"It's not just energy prices that would skyrocket from a carbon tax, the cost of nearly everything built in America would go up," Vitter said. "Let's not lose sight of how big of a dud cap and trade was in 2009, or as it came to be known, cap and tax. This is really no different."
Sen. Vitter has introduced legislation along with 19 cosponsors that expresses the sense of Congress that a carbon tax is not in the economic interest of the United States.
At a November 15, 2012 press gaggle, White House Press Secretary Jay Carney said, "We would never propose a carbon tax, and have no intention of proposing one."
At an Environment and Public Works Committee hearing, outgoing Environmental Protection Agency Administrator Jackson said, "I believe the central parts of the [EPA] chart are that U.S. action alone will not impact world CO2 levels."

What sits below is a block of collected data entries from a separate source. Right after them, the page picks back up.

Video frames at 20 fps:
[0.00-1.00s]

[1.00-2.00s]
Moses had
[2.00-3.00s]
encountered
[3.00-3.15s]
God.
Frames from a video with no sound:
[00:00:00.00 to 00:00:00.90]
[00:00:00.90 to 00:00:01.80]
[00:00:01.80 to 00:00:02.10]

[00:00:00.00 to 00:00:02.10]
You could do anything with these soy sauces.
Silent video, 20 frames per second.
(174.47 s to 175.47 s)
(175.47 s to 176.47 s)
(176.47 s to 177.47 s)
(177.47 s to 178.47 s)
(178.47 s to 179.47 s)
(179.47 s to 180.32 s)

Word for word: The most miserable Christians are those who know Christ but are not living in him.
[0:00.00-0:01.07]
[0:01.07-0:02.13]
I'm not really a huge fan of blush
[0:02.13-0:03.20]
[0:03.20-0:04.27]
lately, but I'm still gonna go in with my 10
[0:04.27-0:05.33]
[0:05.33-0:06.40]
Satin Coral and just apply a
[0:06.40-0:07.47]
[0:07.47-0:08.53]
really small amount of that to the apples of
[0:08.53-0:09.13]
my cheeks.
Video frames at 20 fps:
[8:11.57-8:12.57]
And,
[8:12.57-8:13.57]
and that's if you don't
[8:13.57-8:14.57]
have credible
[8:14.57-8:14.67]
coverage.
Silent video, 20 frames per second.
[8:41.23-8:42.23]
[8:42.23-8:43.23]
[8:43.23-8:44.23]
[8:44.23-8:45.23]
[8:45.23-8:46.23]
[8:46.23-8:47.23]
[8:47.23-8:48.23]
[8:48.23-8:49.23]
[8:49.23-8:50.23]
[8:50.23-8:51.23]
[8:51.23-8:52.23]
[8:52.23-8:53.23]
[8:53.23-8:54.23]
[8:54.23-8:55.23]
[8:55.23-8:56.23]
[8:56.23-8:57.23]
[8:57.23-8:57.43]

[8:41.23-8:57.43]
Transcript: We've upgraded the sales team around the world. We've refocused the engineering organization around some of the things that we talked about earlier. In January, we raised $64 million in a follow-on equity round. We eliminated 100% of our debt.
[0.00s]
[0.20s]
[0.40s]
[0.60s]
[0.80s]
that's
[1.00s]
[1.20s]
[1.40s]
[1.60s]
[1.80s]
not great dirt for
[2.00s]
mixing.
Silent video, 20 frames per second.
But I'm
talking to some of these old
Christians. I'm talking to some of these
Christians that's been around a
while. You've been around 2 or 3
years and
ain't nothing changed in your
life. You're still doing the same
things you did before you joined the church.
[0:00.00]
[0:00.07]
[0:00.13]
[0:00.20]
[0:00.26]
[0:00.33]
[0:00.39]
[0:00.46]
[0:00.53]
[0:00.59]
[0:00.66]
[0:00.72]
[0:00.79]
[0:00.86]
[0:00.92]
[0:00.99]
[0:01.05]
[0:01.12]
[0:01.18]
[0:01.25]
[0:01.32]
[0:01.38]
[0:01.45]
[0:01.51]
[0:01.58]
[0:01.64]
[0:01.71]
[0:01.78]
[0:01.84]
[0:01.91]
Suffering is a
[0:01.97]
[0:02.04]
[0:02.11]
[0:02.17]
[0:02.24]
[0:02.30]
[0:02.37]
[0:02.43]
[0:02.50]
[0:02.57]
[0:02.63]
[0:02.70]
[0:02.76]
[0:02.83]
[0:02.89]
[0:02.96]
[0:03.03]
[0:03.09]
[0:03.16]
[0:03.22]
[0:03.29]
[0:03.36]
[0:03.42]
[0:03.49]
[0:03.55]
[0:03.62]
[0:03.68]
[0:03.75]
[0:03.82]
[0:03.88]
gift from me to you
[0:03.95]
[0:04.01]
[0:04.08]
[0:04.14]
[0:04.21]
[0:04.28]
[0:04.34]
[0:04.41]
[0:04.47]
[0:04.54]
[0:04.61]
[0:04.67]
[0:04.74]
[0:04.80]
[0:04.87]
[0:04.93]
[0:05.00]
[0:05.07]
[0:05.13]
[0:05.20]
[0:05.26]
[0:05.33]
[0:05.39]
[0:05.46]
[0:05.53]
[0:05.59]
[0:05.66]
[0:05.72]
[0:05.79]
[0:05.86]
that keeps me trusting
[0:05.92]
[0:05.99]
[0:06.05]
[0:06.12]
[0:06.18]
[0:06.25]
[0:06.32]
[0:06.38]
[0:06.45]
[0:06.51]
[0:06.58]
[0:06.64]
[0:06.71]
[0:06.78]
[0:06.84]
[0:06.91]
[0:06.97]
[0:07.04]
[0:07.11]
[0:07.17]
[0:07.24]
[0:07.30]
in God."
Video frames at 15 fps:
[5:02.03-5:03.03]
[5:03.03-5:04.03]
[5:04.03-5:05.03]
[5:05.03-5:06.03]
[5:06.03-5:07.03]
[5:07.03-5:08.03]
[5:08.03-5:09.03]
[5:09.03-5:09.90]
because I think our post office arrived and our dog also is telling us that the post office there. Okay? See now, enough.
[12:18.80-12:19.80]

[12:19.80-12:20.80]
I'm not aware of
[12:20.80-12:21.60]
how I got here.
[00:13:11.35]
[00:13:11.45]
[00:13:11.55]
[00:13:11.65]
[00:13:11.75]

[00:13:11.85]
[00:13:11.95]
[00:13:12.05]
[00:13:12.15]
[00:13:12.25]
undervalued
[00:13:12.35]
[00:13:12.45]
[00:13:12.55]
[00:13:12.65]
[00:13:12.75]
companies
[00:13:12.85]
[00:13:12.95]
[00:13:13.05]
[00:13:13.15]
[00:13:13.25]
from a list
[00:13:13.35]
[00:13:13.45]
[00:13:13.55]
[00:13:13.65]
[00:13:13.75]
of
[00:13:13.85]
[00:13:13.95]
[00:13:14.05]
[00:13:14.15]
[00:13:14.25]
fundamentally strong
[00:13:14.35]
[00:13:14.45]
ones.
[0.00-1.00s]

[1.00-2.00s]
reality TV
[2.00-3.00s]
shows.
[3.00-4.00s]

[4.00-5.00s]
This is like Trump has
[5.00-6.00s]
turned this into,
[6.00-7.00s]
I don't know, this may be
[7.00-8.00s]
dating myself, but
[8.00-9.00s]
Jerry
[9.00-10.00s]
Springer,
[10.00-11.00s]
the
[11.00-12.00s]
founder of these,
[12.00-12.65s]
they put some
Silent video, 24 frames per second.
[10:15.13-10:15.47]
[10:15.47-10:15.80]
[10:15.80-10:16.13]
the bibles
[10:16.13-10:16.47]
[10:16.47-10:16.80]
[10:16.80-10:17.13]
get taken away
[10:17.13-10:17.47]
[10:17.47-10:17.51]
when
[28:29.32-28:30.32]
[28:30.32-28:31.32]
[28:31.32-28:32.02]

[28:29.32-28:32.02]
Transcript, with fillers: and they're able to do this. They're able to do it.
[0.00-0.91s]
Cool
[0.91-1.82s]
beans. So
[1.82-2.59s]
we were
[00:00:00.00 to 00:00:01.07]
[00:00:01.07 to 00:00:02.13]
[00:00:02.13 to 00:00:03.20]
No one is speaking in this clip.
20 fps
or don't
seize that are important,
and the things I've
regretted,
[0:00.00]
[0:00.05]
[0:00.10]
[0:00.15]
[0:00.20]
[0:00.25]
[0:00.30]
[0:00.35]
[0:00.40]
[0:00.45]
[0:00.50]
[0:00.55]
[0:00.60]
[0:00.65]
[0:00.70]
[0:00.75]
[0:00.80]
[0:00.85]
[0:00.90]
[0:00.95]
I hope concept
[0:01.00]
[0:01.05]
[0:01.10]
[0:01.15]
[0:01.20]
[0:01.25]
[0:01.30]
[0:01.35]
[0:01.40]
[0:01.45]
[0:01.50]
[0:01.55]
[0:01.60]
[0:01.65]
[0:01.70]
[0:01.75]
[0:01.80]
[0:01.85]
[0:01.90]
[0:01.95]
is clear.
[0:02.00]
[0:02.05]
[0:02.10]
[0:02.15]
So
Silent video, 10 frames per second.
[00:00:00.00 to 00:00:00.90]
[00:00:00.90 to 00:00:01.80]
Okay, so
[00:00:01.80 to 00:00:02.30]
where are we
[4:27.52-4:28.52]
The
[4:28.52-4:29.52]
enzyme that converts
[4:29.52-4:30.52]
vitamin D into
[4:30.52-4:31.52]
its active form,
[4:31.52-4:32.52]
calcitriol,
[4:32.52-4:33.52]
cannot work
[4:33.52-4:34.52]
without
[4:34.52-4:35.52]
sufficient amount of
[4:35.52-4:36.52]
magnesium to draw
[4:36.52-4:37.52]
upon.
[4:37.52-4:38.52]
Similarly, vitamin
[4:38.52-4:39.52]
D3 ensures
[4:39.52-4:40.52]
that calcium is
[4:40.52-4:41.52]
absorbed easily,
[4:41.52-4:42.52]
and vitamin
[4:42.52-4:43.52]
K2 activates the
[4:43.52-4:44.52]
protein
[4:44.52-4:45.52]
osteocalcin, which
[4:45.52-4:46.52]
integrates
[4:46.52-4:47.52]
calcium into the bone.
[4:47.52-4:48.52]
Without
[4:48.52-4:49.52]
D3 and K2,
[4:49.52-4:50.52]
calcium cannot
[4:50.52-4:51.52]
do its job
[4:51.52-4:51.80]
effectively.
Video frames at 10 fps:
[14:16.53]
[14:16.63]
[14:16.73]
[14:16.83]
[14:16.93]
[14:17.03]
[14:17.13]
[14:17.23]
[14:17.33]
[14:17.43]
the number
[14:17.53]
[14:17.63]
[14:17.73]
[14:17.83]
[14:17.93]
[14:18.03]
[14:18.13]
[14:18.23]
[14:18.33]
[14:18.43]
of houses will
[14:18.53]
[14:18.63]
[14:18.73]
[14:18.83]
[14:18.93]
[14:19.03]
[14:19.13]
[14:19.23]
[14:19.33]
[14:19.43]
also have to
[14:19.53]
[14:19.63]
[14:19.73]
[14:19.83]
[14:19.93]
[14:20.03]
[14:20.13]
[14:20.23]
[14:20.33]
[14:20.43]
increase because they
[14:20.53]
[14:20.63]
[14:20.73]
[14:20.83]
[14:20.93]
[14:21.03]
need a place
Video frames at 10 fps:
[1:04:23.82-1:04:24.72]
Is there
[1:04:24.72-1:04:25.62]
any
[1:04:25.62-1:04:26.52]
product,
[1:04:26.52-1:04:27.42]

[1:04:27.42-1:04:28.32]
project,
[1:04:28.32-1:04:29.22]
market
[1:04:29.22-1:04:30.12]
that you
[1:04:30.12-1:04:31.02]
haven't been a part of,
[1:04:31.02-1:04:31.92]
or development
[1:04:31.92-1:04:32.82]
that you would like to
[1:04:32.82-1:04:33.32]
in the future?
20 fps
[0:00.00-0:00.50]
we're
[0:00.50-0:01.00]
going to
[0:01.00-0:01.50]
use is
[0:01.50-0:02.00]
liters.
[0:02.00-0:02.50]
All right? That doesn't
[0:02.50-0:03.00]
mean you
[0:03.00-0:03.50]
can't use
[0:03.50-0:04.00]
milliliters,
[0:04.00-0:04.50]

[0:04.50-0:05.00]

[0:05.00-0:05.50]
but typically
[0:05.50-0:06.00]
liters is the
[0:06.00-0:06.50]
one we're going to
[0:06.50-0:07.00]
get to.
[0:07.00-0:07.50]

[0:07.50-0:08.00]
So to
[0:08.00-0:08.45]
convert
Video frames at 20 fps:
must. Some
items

In response to the carbon tax pressure, and the lack of transparency from the U.S. Treasury Department's involvement in creating a carbon tax, Vitter sent Secretary Timothy Geithner a letter asking for answers on his department's involvement in proposing a "carbon tax." A release of Treasury's emails has been requested under the Freedom of Information Act (FOIA) by the government watchdog organization, Competitive Enterprise Institute. Treasury has since denied the request, even though in a response to Vitter they promised Congress it will work in good faith to produce documents relating to the carbon tax. Vitter is also pressing Geithner for an economic analysis of a "carbon tax." Click here to read a copy of Vitter's letter.
Vitter wrote a column for Roll Call on November 29, 2012, "Carbon Tax Discussions Should Be Done Openly."